Great weather served as the cherry on top for this decades-old celebration of arts and crafts.
There was something for everyone and people said they are thrilled to be back.
“That’s great. Finally being out and seeing people and enjoying the weather,” visitor Amit Amran said.
For Amran, strolling through the U District Street Fair this year couldn’t come fast enough.
His 4-year-old daughter, Ella, wanted to play with bubbles.
Aryn Hamilton with Bubbleworld was happy to help. The business is based in Bothell.
“Bubbles are good for any age. We’ve had people from, like, one year olds to older elderly people buy them for everybody and they’re great. They’re great for dogs, they’re great for children,” she said.

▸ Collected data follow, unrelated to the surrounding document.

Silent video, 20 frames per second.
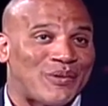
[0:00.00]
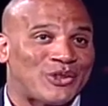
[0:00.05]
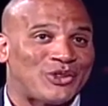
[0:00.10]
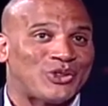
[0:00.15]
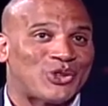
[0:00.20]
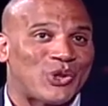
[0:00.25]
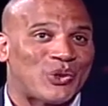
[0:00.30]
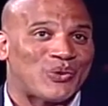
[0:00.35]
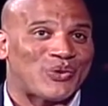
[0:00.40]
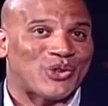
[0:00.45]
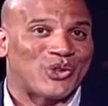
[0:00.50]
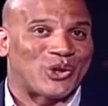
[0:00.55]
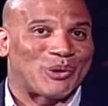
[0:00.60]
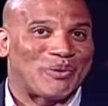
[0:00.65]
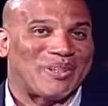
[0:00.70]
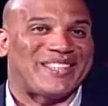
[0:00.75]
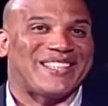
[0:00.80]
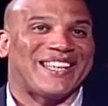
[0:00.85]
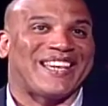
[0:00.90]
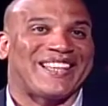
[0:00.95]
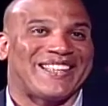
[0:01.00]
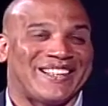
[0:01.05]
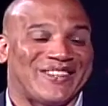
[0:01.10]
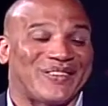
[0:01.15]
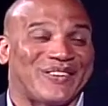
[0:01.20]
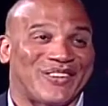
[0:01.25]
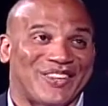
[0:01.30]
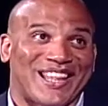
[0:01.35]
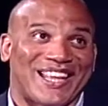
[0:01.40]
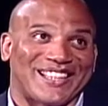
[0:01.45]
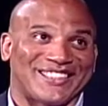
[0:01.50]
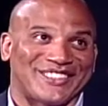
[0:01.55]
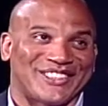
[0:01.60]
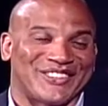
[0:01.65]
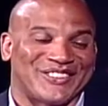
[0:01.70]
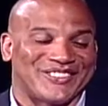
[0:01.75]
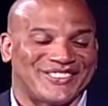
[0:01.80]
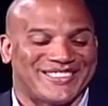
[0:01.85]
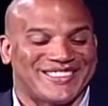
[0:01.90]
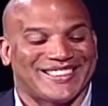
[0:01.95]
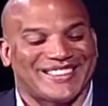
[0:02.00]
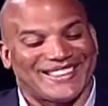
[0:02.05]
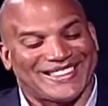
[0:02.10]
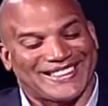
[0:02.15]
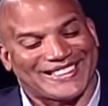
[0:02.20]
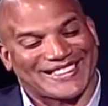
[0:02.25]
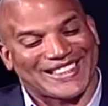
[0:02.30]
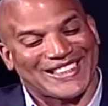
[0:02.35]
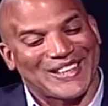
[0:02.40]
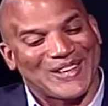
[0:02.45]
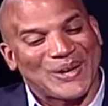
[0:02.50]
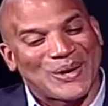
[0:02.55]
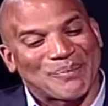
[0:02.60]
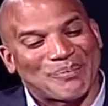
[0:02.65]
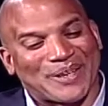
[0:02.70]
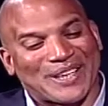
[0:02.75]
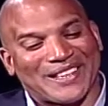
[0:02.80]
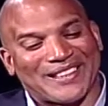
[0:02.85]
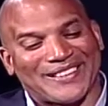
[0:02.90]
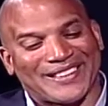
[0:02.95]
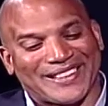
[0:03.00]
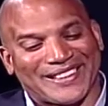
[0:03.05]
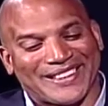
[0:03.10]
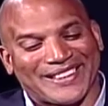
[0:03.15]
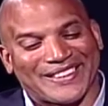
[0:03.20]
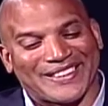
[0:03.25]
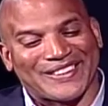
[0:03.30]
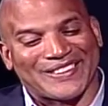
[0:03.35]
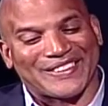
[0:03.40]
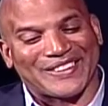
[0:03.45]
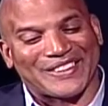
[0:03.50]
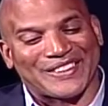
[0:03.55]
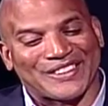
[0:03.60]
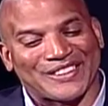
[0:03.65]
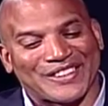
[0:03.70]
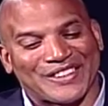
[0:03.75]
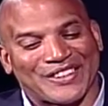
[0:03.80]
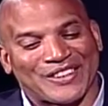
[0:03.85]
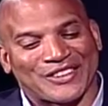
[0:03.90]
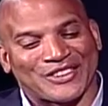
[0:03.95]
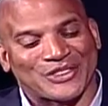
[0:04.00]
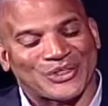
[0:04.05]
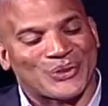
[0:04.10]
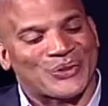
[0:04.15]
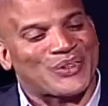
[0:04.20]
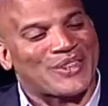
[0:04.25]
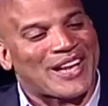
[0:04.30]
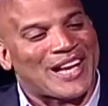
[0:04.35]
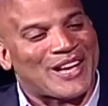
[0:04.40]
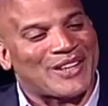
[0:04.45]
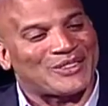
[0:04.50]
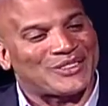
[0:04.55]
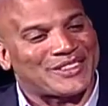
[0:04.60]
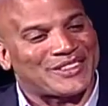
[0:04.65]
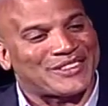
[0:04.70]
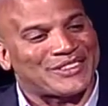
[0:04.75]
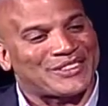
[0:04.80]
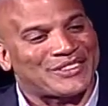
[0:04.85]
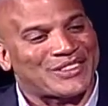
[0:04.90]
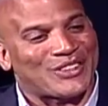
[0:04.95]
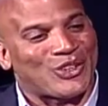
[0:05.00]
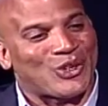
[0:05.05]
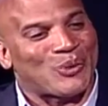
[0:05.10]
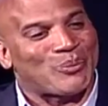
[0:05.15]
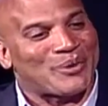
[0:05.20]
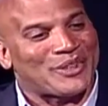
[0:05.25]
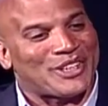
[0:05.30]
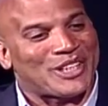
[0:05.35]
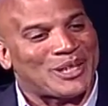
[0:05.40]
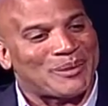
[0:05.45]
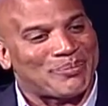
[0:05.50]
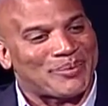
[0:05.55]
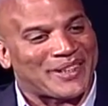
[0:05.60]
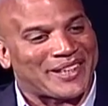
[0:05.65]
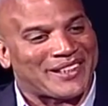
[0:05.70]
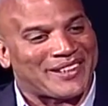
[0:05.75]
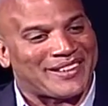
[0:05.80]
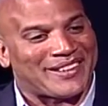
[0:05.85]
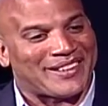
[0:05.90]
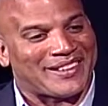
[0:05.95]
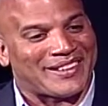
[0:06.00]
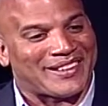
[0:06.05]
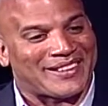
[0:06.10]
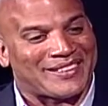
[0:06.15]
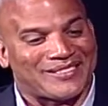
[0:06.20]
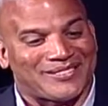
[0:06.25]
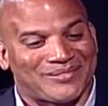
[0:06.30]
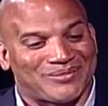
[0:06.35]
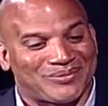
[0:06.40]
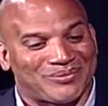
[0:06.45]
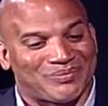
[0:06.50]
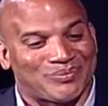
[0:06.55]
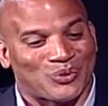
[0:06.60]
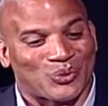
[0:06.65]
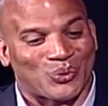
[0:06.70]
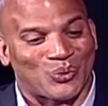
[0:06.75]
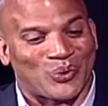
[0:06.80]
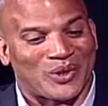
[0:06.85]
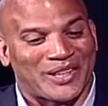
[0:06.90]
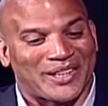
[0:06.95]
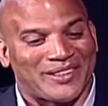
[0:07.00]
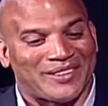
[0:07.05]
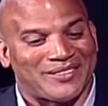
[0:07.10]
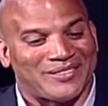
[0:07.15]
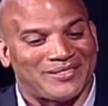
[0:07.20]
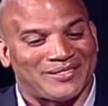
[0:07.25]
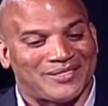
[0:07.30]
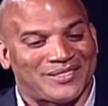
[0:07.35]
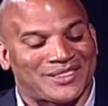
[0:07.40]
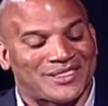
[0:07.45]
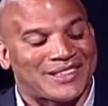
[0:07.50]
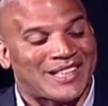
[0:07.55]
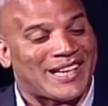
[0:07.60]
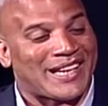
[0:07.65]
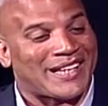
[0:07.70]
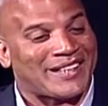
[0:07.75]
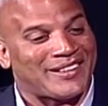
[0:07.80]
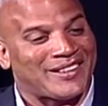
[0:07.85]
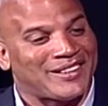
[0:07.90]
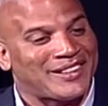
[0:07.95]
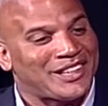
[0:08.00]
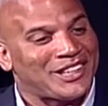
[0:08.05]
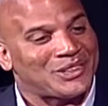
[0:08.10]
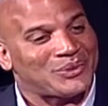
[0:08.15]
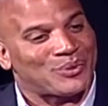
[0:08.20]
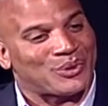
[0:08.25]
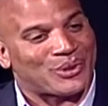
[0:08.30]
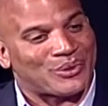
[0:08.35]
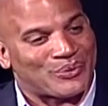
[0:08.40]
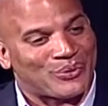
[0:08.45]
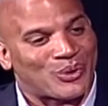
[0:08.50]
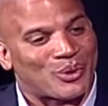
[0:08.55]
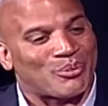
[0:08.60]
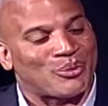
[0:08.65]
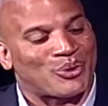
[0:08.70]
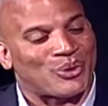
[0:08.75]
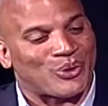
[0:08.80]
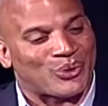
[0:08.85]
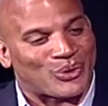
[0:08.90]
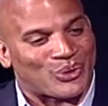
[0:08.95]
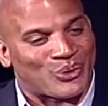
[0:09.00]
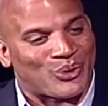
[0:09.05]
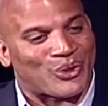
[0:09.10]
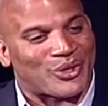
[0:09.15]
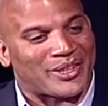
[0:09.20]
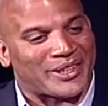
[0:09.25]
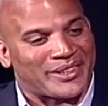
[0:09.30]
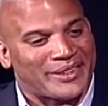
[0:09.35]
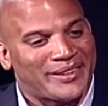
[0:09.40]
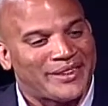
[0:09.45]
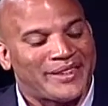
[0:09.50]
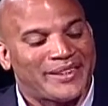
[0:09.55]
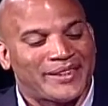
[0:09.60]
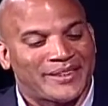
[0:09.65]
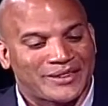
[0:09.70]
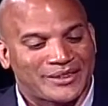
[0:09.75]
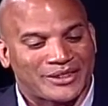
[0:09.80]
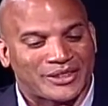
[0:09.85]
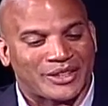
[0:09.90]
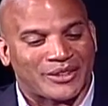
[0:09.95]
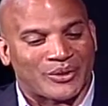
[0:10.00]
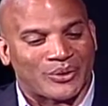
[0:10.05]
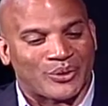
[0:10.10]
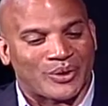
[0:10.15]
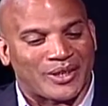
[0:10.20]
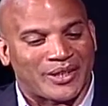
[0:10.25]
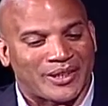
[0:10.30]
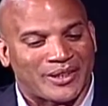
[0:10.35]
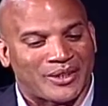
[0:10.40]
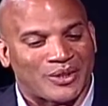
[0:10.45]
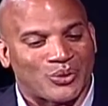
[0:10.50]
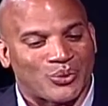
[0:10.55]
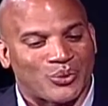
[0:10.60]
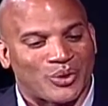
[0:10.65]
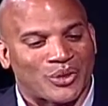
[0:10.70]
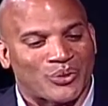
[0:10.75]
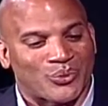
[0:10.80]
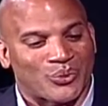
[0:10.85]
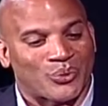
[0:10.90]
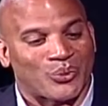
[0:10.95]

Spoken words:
I was over a little bit. Yeah, there were a lot of generals. But certain houses opened up, and we signed a lease with the Fort Monroe Authority, so we're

Hundreds of artists, vendors and small businesses had the chance to connect with about 50,000 visitors.
The fair, first held in 1970, is 10 blocks long on University Way and Brooklyn Avenue Northeast.
Just about anything “arts and crafts” you could want can be found at the event.
While the pandemic changed much of our lives, the tradition is going strong without skipping too much of a beat.
The weather definitely helped with the sun so bright even a dog was spotted wearing sunglasses.
There were also difference performances including a man juggling, a woman singing Whitney Houston songs and other live music performances.
For people with a rumbling tummy, dozens of food options meant a chance to try something new.
Gip’s Downhome Barbecue is a family-owned business making its first appearance in the street fair this year.
When we asked Taylor Gipson what’s the best thing on the menu, he didn’t hesitate to elaborate.
“Our beef brisket. We smoke that for like 14 hours. He’s kind of perfected the recipe. Kind of like made his own seasoning,” he said.
51 years into this event and it seems the creative juices are still flowing while inspiring visitors and giving artists and businesses, like Bubbleworld, extra exposure.
“Definitely to see their smiles. It’s super nice to see everybody so happy with all the interactions with the bubbles and it’s a really nice way to meet new people,” Hamilton said.
Officials said for the first time in the fair’s history, this year it was accessible by Link light rail giving people another way to get around and helping them stress a little less about parking.